El primer hijo va a tener a su disposición la atención y dedicación de los padres, ya que no existe competencia a su llegada, lo que va a favorecer que este hijo se sienta único y especial y va de desarrollar un sentimiento de propiedad de los padres, de sus juguetes y de todo lo que le rodea. Si después de él vienen nuevos hermanos, aparecerá el “síndrome del príncipe o la princesa destronados”, que le hará pensar que los nuevos miembros de la familia le están quitando su sitio y sus propiedades, entre las que, por supuesto, se encuentran los padres o cualquier otro miembro de la familia.

Con frecuencia, este hijo va a tener una tendencia al egoísmo y a sentirse con el derecho de reclamar toda la atención de otras personas, especialmente en el caso de que los padres se vuelquen en exceso en ese niño o lo conviertan en el motivo principal de su vida. Esto se verá agravado si otros miembros, como los abuelos, también convierten al nuevo miembro en la motivación principal de sus vidas.

En el caso de que no haya más hijos, este miembro se convierte en el hijo único y desarrollará lo que conocemos como el “síndrome del hijo único”, que puede tener sus ventajas y sus desventajas. La primera ventaja podría ser la de no tener que compartir sus objetos ni las personas que le rodean con otros hermanos. Pero esta también será una desventaja, ya que no aprenderá a convivir con otros niños en el interior de la familia y no aprenderá a desarrollar la capacidad y habilidad social de interaccionar y compartir, a no ser que, en parte, pueda aprenderla con su compañeros y amigos de guardería o de colegio.

Fig.3= Hijo único y nieto único.
 

Cuando se combina el orden de llegada, en este caso el primer hijo, con el sexo de este miembro, se podrán ver con más facilidad las influencias positivas o negativas que será probable que marquen el carácter y la personalidad y gran parte de su vida a esta persona. Estas influencias se completarán también con la "herencia en tercera generación" y las querencias, atracciones o rechazos de algunos miembros de la familia hacia ese primer hijo.

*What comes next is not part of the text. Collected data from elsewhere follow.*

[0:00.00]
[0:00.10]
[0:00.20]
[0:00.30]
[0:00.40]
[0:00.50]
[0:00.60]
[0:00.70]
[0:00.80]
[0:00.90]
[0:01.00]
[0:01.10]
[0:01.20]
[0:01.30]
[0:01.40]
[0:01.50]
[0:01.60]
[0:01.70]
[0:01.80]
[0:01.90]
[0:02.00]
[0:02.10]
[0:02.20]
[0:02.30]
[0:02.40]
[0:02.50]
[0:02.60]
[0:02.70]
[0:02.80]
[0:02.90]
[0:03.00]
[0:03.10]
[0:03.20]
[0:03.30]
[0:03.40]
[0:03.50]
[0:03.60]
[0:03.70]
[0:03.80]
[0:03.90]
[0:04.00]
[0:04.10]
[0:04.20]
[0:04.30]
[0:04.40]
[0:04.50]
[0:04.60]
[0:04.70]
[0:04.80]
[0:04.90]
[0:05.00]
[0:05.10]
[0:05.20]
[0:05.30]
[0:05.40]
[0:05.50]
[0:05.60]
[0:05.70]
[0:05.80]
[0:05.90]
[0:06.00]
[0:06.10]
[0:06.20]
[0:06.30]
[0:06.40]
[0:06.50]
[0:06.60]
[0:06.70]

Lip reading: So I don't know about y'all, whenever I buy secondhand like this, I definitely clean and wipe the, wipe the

Hay que resaltar que el proceso de maduración de un ser humano es muy lento y que los diez primeros años de la vida de un niño van a estar marcados por la influencia directa de la familia y de todos los miembros de ésta, especialmente la de los padres, abuelos y tíos, y que cualquier incidente que ocurra en el entorno familiar y social de esa primera década y también durante la segunda, va a marcar gran parte de la tendencia de comportamiento, forma de ser y carácter de esta persona.

Puesto que las variables que ocurren e inciden en la persona durante las dos primeras épocas de su vida son múltiples, siempre habrá que combinar la situación personal del primer hijo con todo lo que ocurra a su alrededor, como la relación buena o mala de los padres, los conflictos familiares de los padres con otros miembros, la economía buena o mala de la familia y los entornos sociales en los que se desarrolla ese nuevo miembro.

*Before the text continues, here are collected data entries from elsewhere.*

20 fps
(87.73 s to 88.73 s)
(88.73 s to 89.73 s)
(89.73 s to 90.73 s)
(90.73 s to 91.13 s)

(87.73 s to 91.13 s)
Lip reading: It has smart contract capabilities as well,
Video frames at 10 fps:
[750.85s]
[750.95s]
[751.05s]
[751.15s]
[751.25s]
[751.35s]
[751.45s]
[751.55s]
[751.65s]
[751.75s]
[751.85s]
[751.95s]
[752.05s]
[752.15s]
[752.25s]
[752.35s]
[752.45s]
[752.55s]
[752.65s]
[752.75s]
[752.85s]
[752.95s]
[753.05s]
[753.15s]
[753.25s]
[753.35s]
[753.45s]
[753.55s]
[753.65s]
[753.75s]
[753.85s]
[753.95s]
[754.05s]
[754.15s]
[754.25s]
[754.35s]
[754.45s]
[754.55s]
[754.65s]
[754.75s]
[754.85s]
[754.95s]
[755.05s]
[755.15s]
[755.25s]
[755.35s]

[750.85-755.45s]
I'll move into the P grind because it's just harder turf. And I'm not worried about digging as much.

Fig.4= Tensiones en la pareja.
 

En cuanto a las influencias genealógicas que pueden recaer sobre el primer hijo o la primera hija, hay que tener en cuenta que cuando hay un solo hijo la influencia es de ambos lados, del padre y de la madre. Pero, puesto que la posición es la 1, la mayor influencia tenderá a ser la del lado del padre, por la ley genealógica de lugar par o impar.

Sin embargo, el sexo del hijo y la influencia en tercera generación nos va a acercar a precisar con más detalle la influencia genealógica más probable sobre ese hijo. Si el primer hijo es un chico va a tener prioridad la influencia directa del abuelo paterno sobre su carácter y personalidad, pero si es una chica la influencia dominante tenderá serla de la abuela materna. Pero en caso de que, por las circunstancias familiares u otros factores, no sea atractiva esa influencia, siempre puede optar por el lado de la madre y entonces podrían ser las influencias del abuelo materno o de la abuela materna.

Fig.5= Influencias genealógicas sobre el primer hijo y la primera hija.